### Assigned task
Each entry below must be written out exactly, with pictures left out.
────
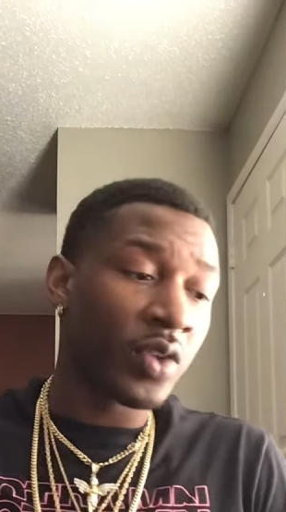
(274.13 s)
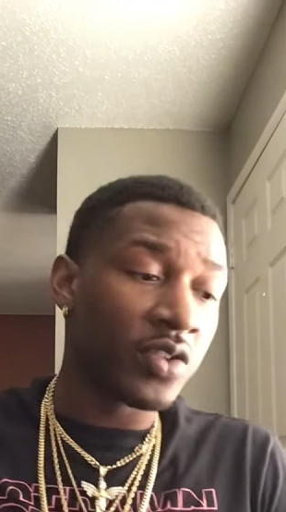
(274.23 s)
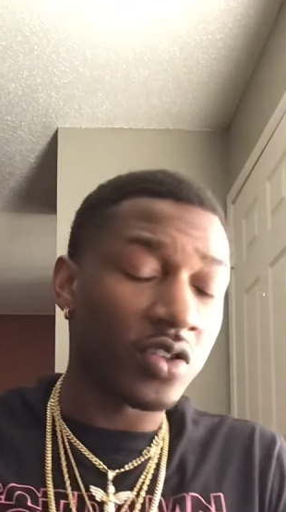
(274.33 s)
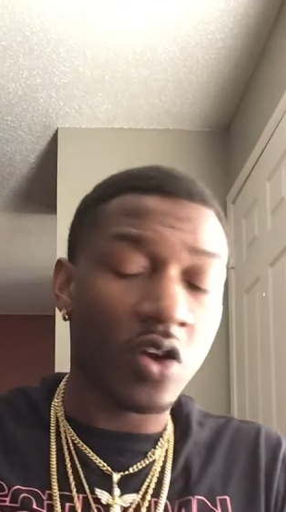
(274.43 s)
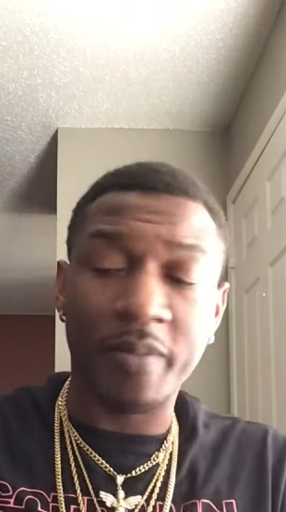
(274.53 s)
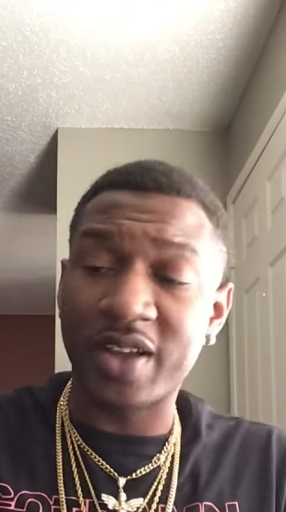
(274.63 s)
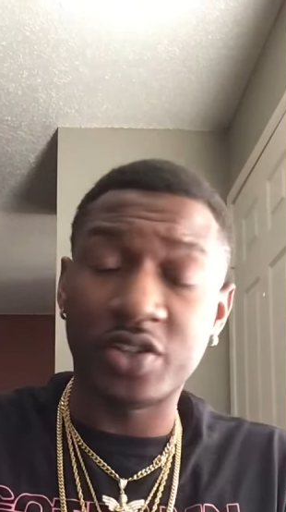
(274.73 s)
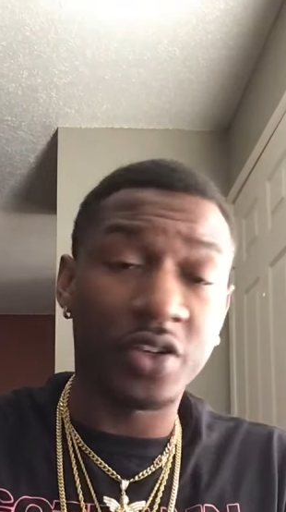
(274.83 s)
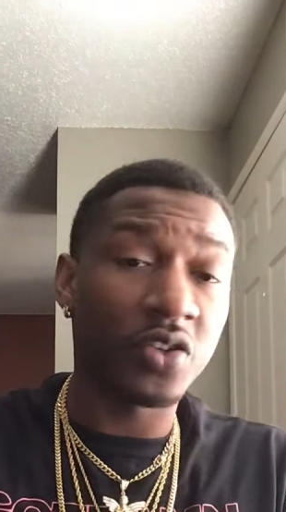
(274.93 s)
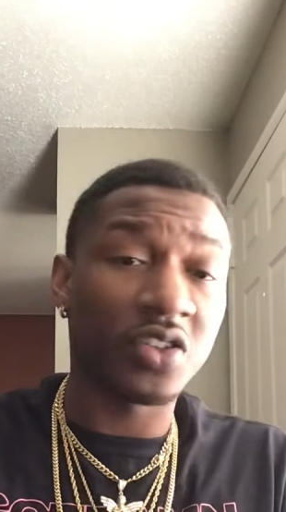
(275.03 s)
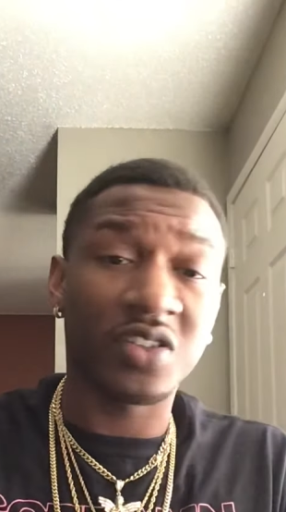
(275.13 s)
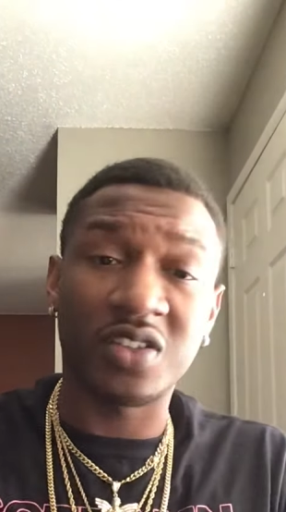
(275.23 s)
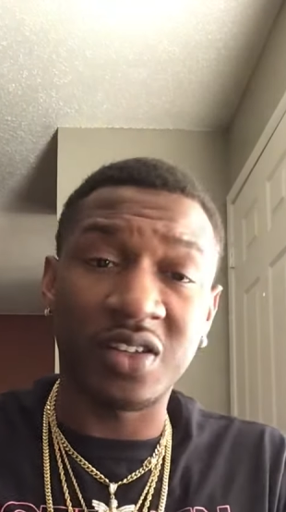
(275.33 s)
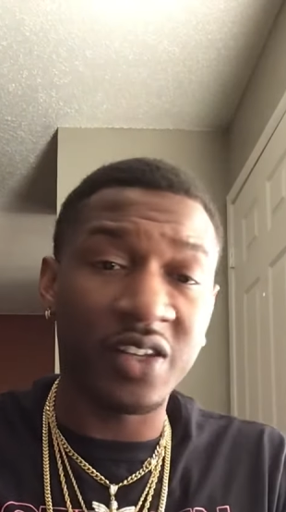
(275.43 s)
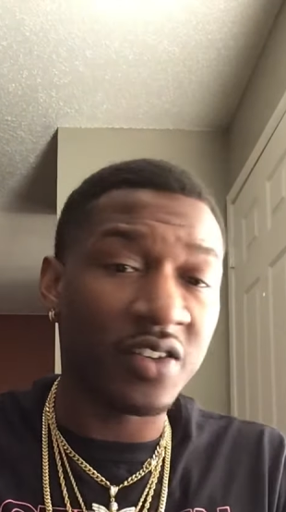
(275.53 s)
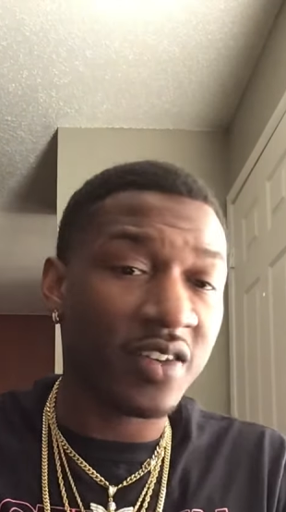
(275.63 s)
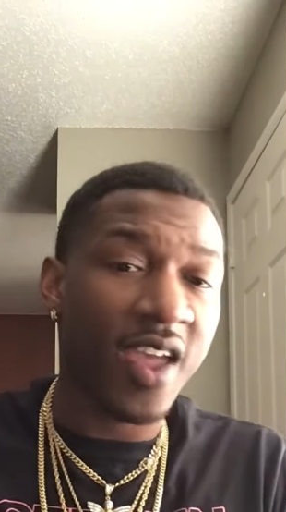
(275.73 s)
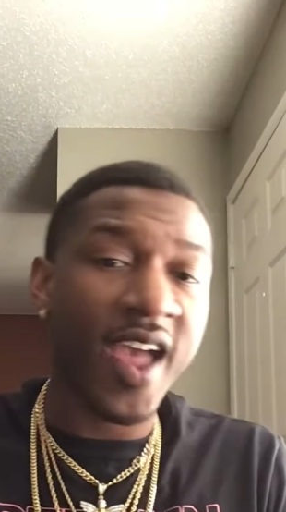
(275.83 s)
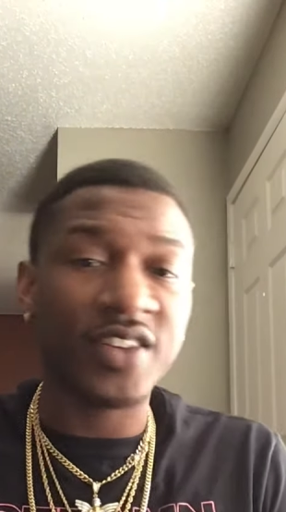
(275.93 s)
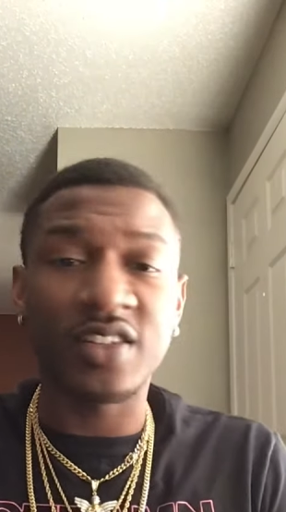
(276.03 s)
So make sure you're deleting your
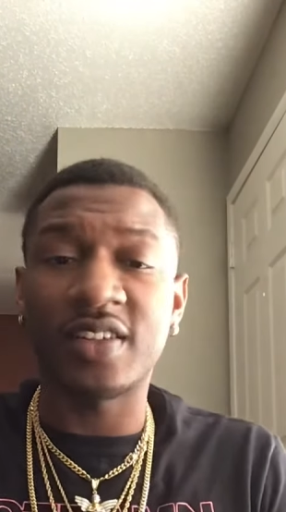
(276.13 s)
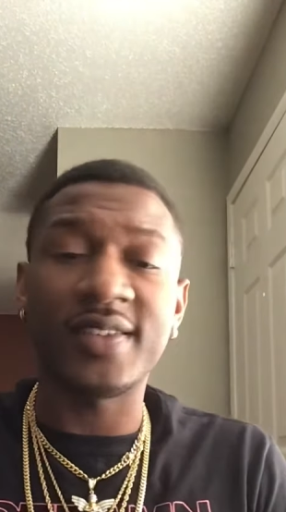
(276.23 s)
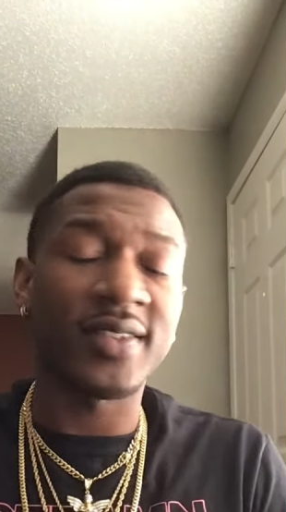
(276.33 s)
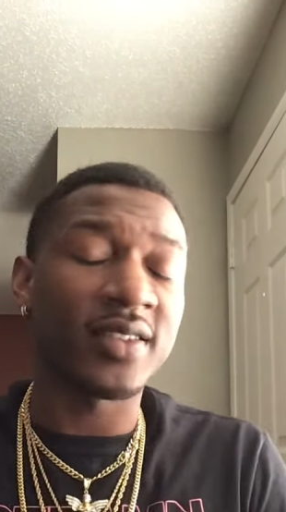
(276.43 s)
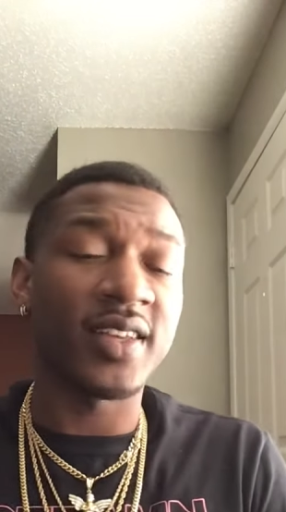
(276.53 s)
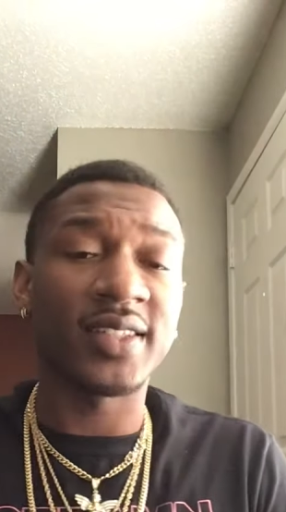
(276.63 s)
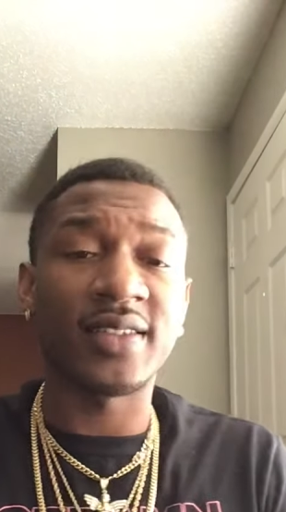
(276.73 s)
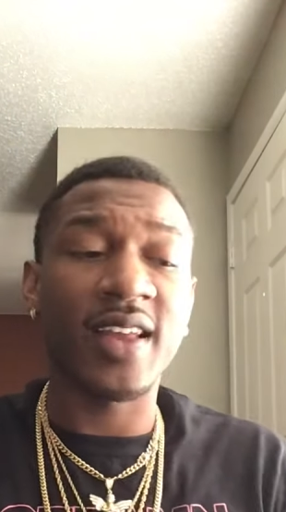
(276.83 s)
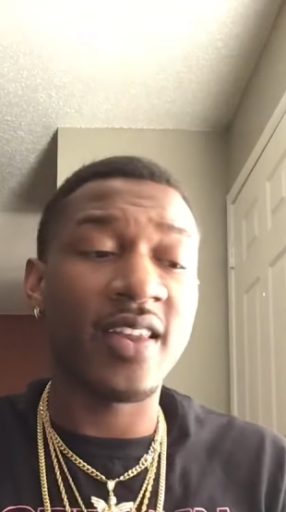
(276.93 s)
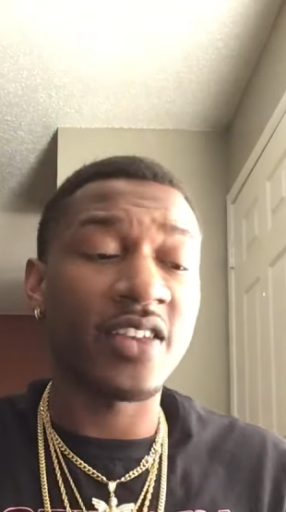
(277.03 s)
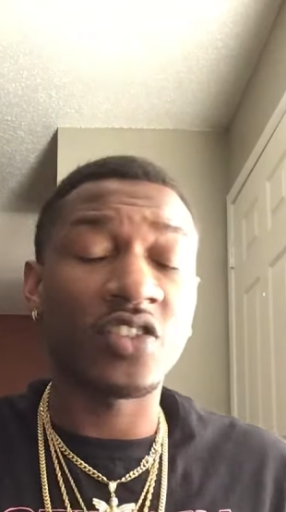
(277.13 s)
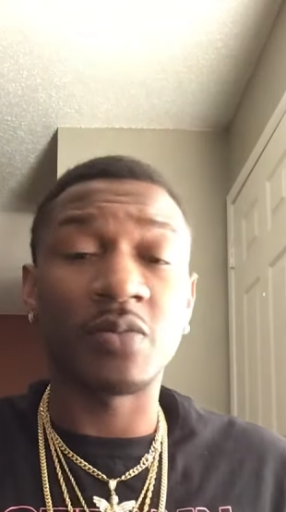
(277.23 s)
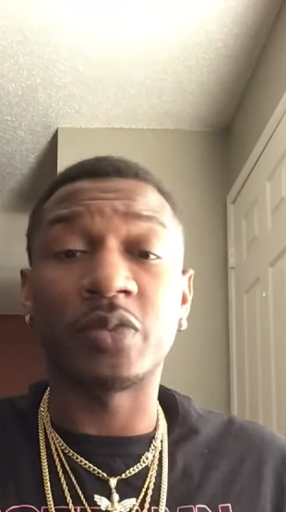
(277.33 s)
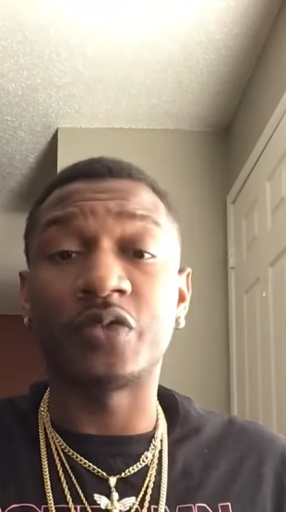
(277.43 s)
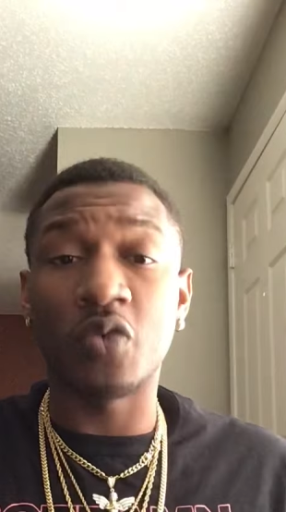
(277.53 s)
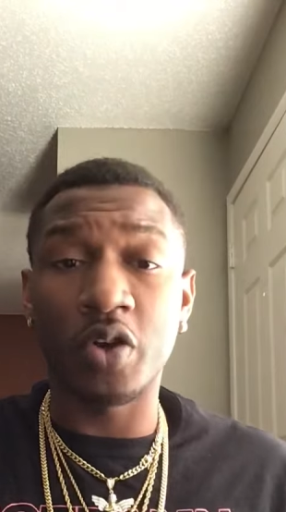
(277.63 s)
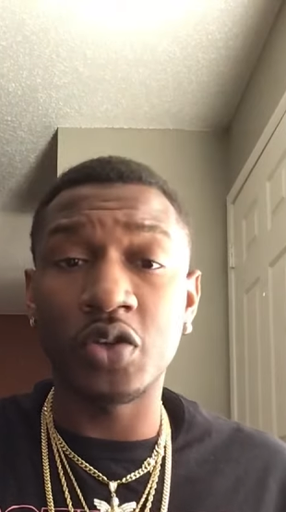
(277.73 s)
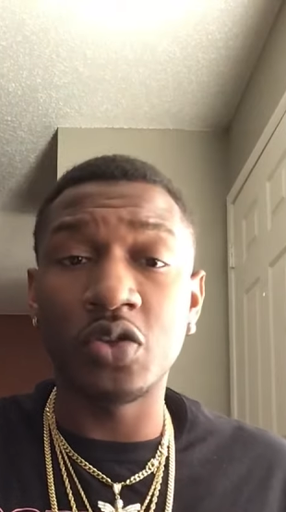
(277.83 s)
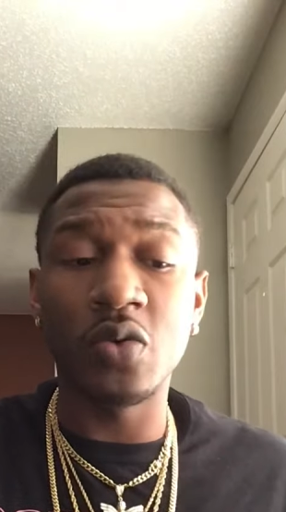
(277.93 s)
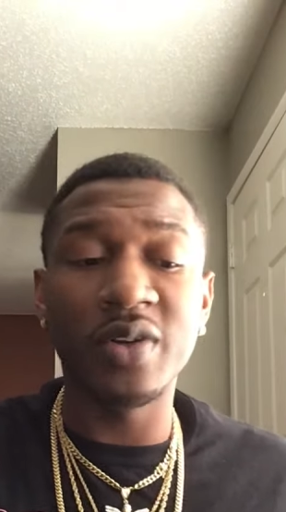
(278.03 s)
cache cookies and things of that nature before you
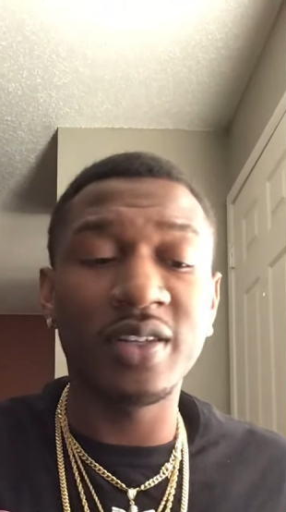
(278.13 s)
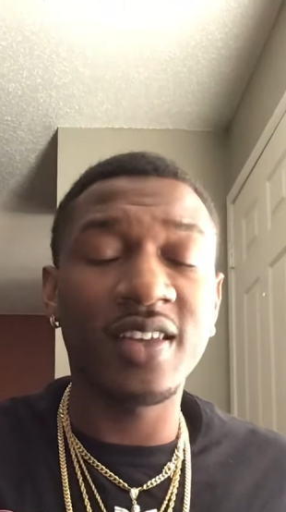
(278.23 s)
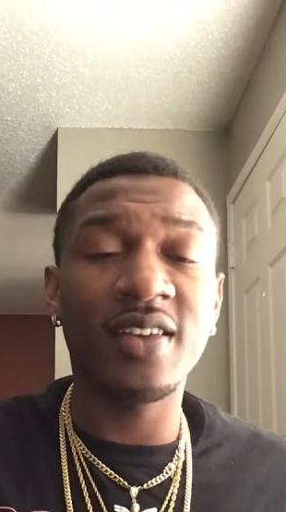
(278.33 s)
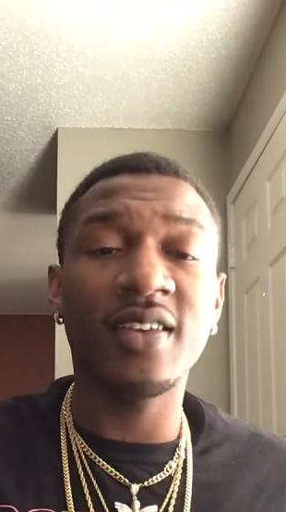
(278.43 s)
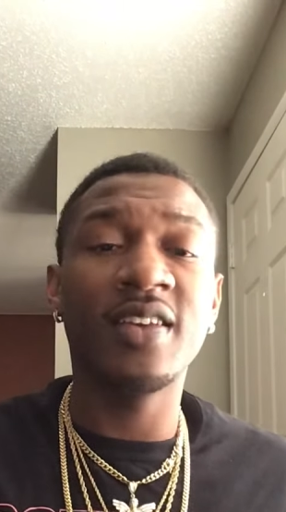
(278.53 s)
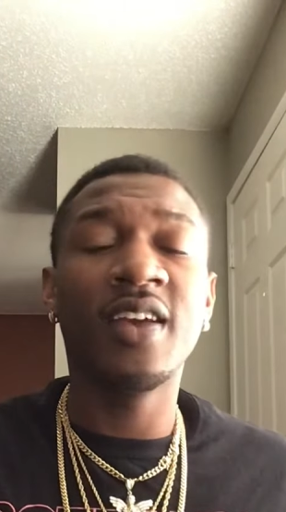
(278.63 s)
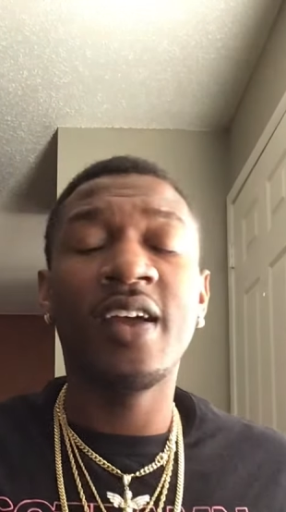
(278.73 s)
do it again.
────
### Output of the exercise
(274.13 s)
(274.23 s)
(274.33 s)
(274.43 s)
(274.53 s)
(274.63 s)
(274.73 s)
(274.83 s)
(274.93 s)
(275.03 s)
(275.13 s)
(275.23 s)
(275.33 s)
(275.43 s)
(275.53 s)
(275.63 s)
(275.73 s)
(275.83 s)
(275.93 s)
(276.03 s)
So make sure you're deleting your
(276.13 s)
(276.23 s)
(276.33 s)
(276.43 s)
(276.53 s)
(276.63 s)
(276.73 s)
(276.83 s)
(276.93 s)
(277.03 s)
(277.13 s)
(277.23 s)
(277.33 s)
(277.43 s)
(277.53 s)
(277.63 s)
(277.73 s)
(277.83 s)
(277.93 s)
(278.03 s)
cache cookies and things of that nature before you
(278.13 s)
(278.23 s)
(278.33 s)
(278.43 s)
(278.53 s)
(278.63 s)
(278.73 s)
do it again.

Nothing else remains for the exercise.